Source data Start Marker
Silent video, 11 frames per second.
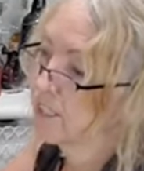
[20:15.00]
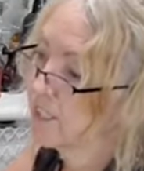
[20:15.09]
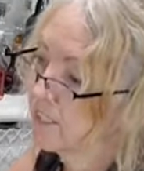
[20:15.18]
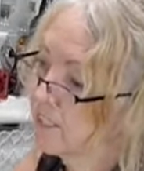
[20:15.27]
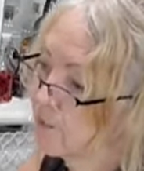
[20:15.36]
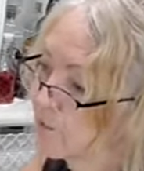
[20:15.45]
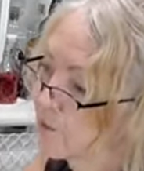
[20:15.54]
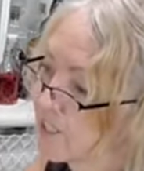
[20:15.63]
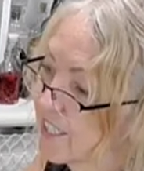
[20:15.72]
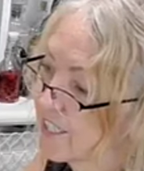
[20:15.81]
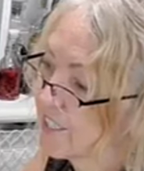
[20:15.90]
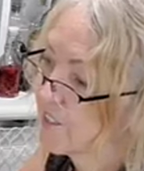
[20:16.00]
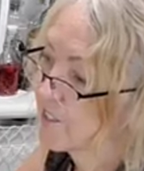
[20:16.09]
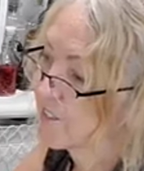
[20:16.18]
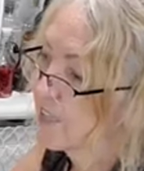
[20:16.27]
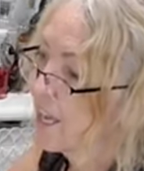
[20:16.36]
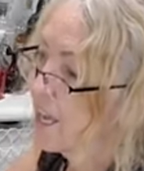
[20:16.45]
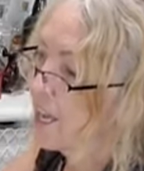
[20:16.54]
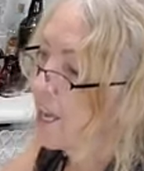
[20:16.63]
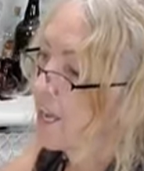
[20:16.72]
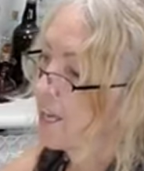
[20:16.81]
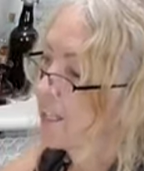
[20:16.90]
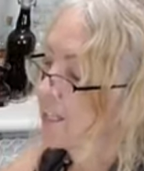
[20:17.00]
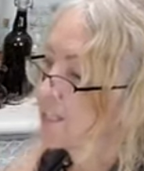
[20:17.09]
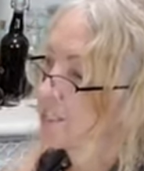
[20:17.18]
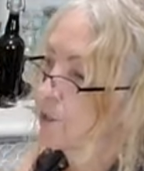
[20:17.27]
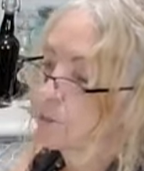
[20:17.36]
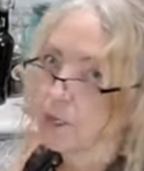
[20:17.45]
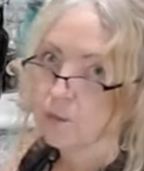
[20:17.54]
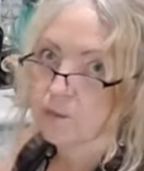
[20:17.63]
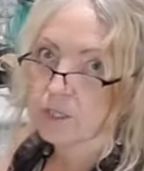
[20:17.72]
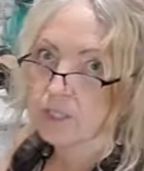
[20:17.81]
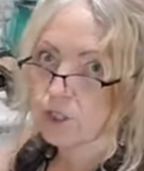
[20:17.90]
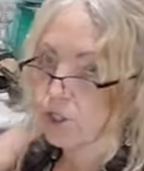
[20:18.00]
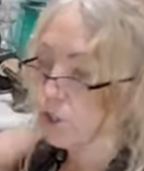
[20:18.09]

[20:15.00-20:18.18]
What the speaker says: to kill it for 10 years, and it's so powerful it just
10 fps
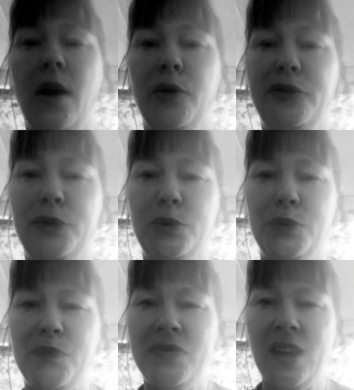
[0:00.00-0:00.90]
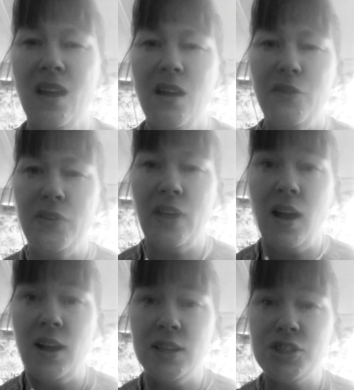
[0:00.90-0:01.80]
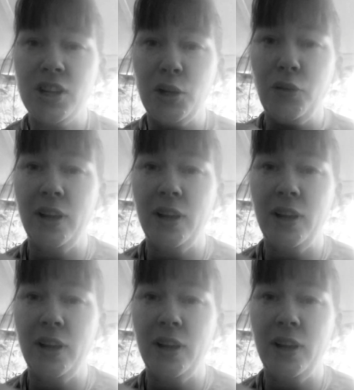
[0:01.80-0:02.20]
powerful for the heart chakra,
Source data End Marker
Your task: With the pictures removed, return the data above word for word.

Your response:
Silent video, 11 frames per second.
[20:15.00]
[20:15.09]
[20:15.18]
[20:15.27]
[20:15.36]
[20:15.45]
[20:15.54]
[20:15.63]
[20:15.72]
[20:15.81]
[20:15.90]
[20:16.00]
[20:16.09]
[20:16.18]
[20:16.27]
[20:16.36]
[20:16.45]
[20:16.54]
[20:16.63]
[20:16.72]
[20:16.81]
[20:16.90]
[20:17.00]
[20:17.09]
[20:17.18]
[20:17.27]
[20:17.36]
[20:17.45]
[20:17.54]
[20:17.63]
[20:17.72]
[20:17.81]
[20:17.90]
[20:18.00]
[20:18.09]

[20:15.00-20:18.18]
What the speaker says: to kill it for 10 years, and it's so powerful it just
10 fps
[0:00.00-0:00.90]
[0:00.90-0:01.80]
[0:01.80-0:02.20]
powerful for the heart chakra,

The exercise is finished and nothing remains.